– А после того, как она познакомилась с вами и Оливье?
– Ну, она не то чтобы стала гомолюбом, но близко к тому.
– В каком смысле?
Габри посерьезнел:
– Она стала относиться к нам обоим по-матерински. Да и ко всем остальным, я думаю. Кроме Рут.
– А как она относилась к Рут?
– Сначала Рут даже разговаривать с ней не хотела. Невзлюбила Констанс с первого взгляда. Вы же знаете, Рут гордится тем, что всех ненавидит.
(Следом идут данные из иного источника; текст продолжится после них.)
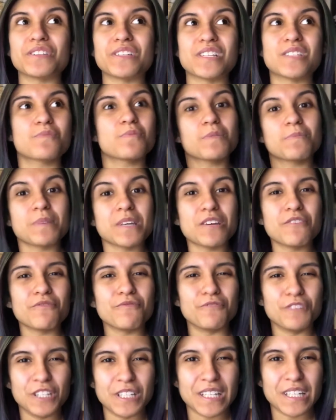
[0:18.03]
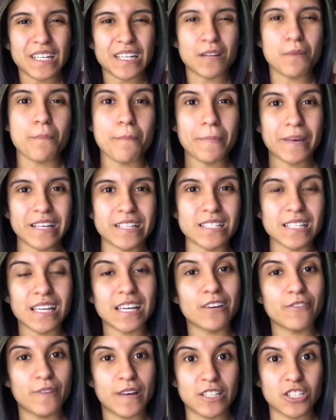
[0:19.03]
this would be really an amazing
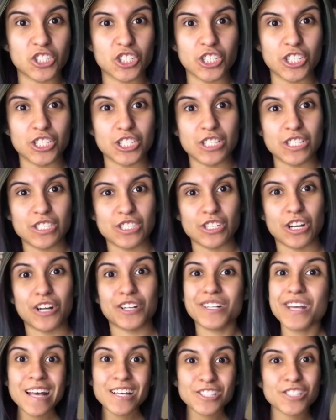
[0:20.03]
adventure to start.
Она с Розой держалась в стороне и издалека бормотала ругательства.
– Нормальная реакция Рут, – заметил Гамаш.
– Я рад, что Роза вернулась, – доверительным шепотом сообщил Габри и огляделся с напускной озабоченностью. – Но не кажется ли вам, что она похожа на летучую обезьяну?
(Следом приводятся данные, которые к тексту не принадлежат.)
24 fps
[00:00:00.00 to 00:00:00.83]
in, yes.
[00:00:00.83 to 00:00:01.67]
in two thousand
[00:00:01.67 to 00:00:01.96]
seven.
– Давайте ближе к теме, Дороти[22], – сказал Гамаш.
– Забавно, что поначалу Рут относилась к Констанс не лучше, чем к помету Розы, а потом ни с того ни с сего потеплела к ней.
– Рут?
– Я знаю. Прежде я ничего подобного не видел. Они даже как-то раз обедали в доме у Рут. Вдвоем.
– У Рут? – повторил Гамаш.
Габри намазал джем на булочку и кивнул. Гамаш внимательно посмотрел на него, но Габри, похоже, ничего не скрывал. И старший инспектор понял: Габри не знает, кто такая Констанс. Если бы знал, то уже сказал бы что-нибудь.
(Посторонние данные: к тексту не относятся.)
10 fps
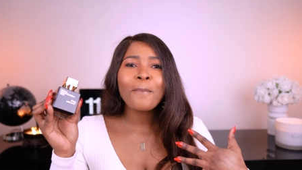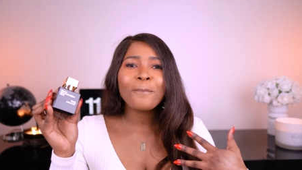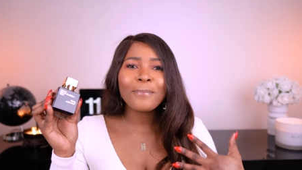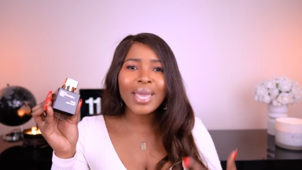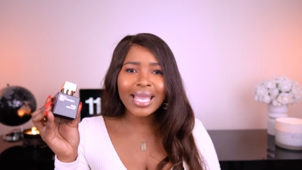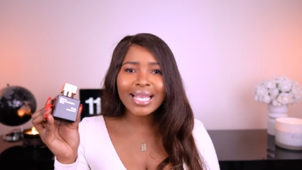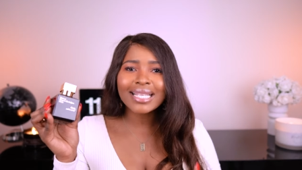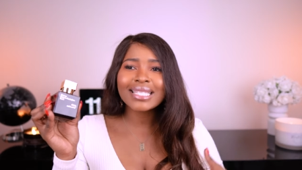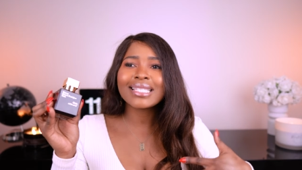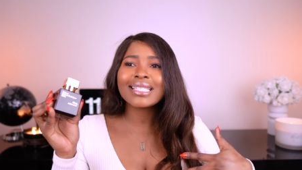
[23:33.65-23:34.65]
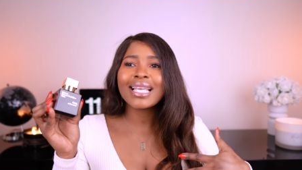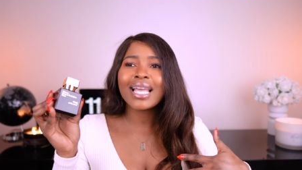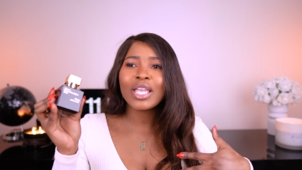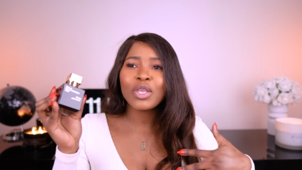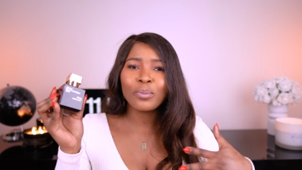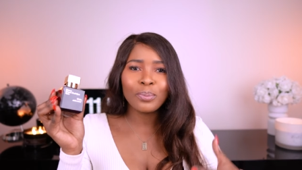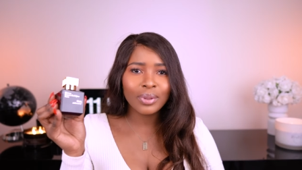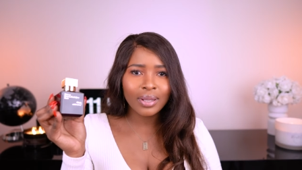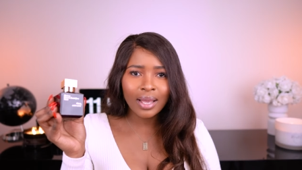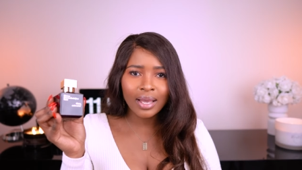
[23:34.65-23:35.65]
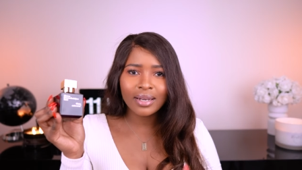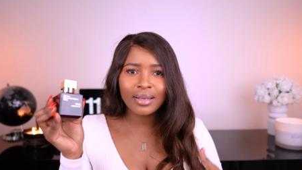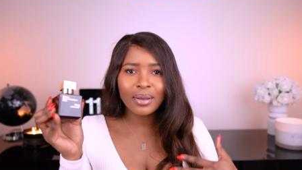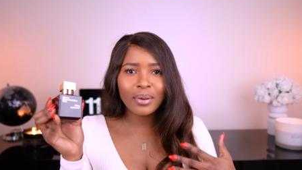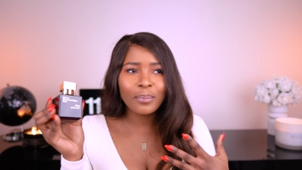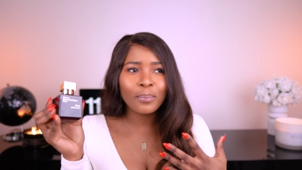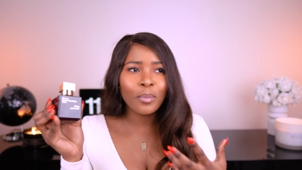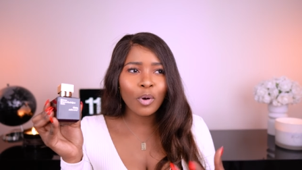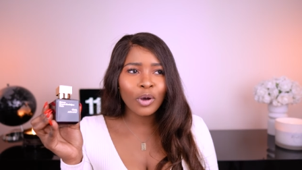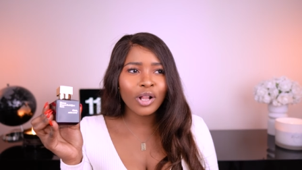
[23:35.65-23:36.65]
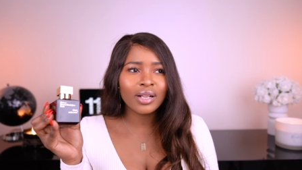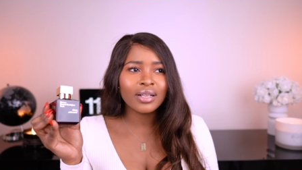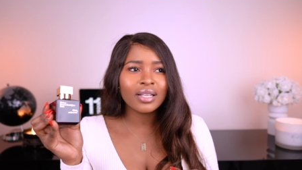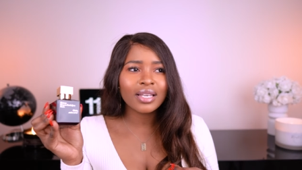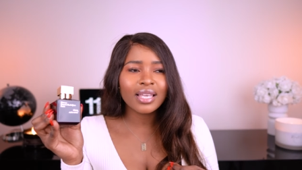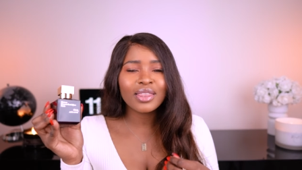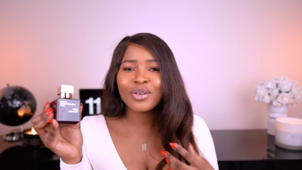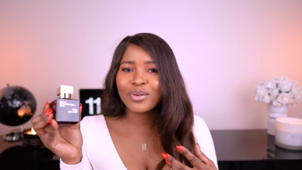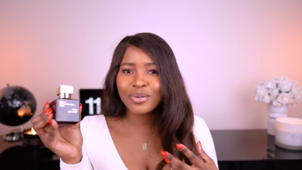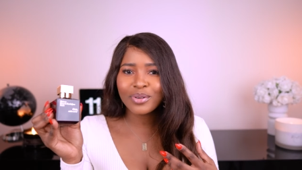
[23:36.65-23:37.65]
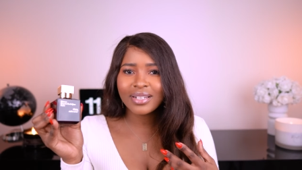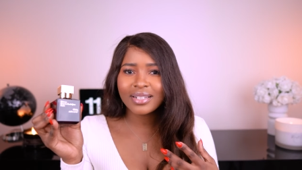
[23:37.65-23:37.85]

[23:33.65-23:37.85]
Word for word: makes your blood boil in the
– Значит, насколько вам известно, здесь не произошло ничего такого, что объяснило бы ее смерть? – спросил Гамаш.
– Ничего.
Гамаш доел свой завтрак (с помощью Габри), поднялся и позвал Анри.
– Сохранить за вами номер?
– Пожалуйста.
– И для инспектора Бовуара, конечно? Он к вам присоединится?
– Вообще-то, нет. Он работает по другому делу.
Габри немного помолчал, потом кивнул:
– Ага.
Ни один из них не знал, что должно означать это «ага».
Гамаш спросил себя, как долго люди будут смотреть на него, а видеть Бовуара. И как долго он сам будет ждать, что Жан Ги снова окажется рядом. Не так трудно выносить боль, как груз пережитого.
Когда старший инспектор и Анри пришли в бистро, там уже собралась толпа жаждущих позавтракать, хотя слово «толпа» здесь вряд ли уместно. Все вели себя чинно, никто не толкался.
Многие из жителей деревни неторопливо потягивали кофе, устроившись в креслах у каминов с утренними газетами, приходившими из Монреаля с опозданием в один день. Некоторые сидели за маленькими круглыми столиками, ели французские тосты, или блинчики, или яичницу с беконом.
Солнце только начинало вставать, и день обещал быть прекрасным.
Когда вошел Гамаш, все головы повернулись к нему. Он был привычен к этому. В деревне, конечно, уже знали про Констанс. Знали, что она пропала, а теперь узнали, что она мертва. Убита.